SPECTRAL BOUNDS FOR LAPLACIAN ENERGY VIA WEIGHTED EIGENVALUE DEVIATIONS
DOI:
https://doi.org/10.70917/ijcisim-2026-2088Keywords:
Laplacian energy, spectral graph theory, Laplacian eigenvalues, spectral bounds, weighted spectral deviation, graph spectraAbstract
In this paper, we study Laplacian energy using a parameterized spectral framework based on deviations of Laplacian eigenvalues from the average degree. The approach introduces a weighting parameter that allows the contributions of individual eigenvalues to be examined more directly.
Using this formulation, we derive a partitioned lower bound and a quadratic spectral upper bound, both expressed in terms of Laplacian eigenvalues. The bounds depend on a continuous parameter and a discrete partition index, which are optimized according to the structure of the spectrum.
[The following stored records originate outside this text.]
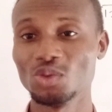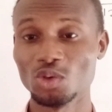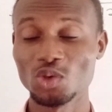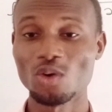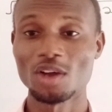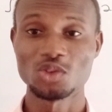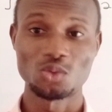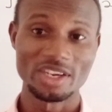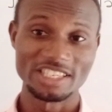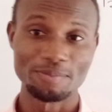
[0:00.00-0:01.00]
so do well to
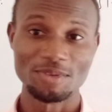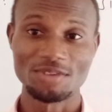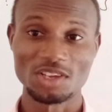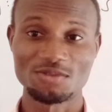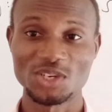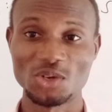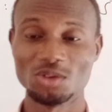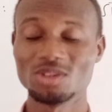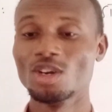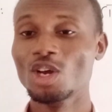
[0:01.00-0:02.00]
watch the previous
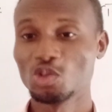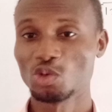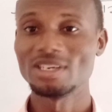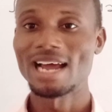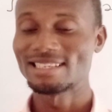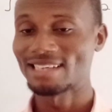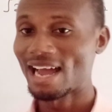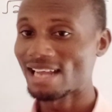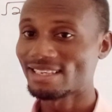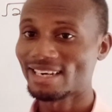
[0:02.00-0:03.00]
videos so that
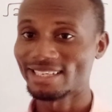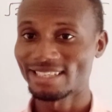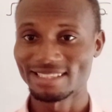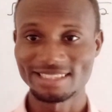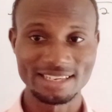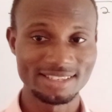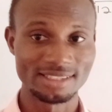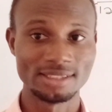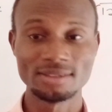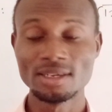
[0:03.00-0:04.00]
handling this
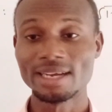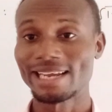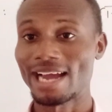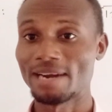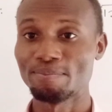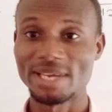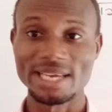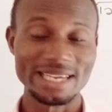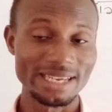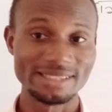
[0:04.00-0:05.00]
session can
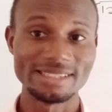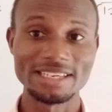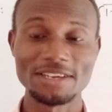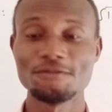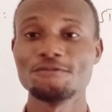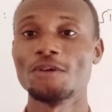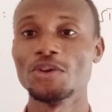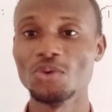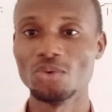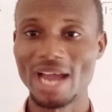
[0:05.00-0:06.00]
be easy for you.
An asymptotic analysis is carried out for representative graph families, showing that the behaviour of the bounds depends on the distribution of the Laplacian eigenvalues. Graphs with concentrated or highly skewed spectra lead to limiting parameter values, while more balanced spectra lead to intermediate values.
Numerical results support these observations and show that the parameters reflect how the Laplacian energy is distributed across the spectrum. In this way, the framework also provides information about the underlying spectral structure of the graph, in addition to bounding the energy.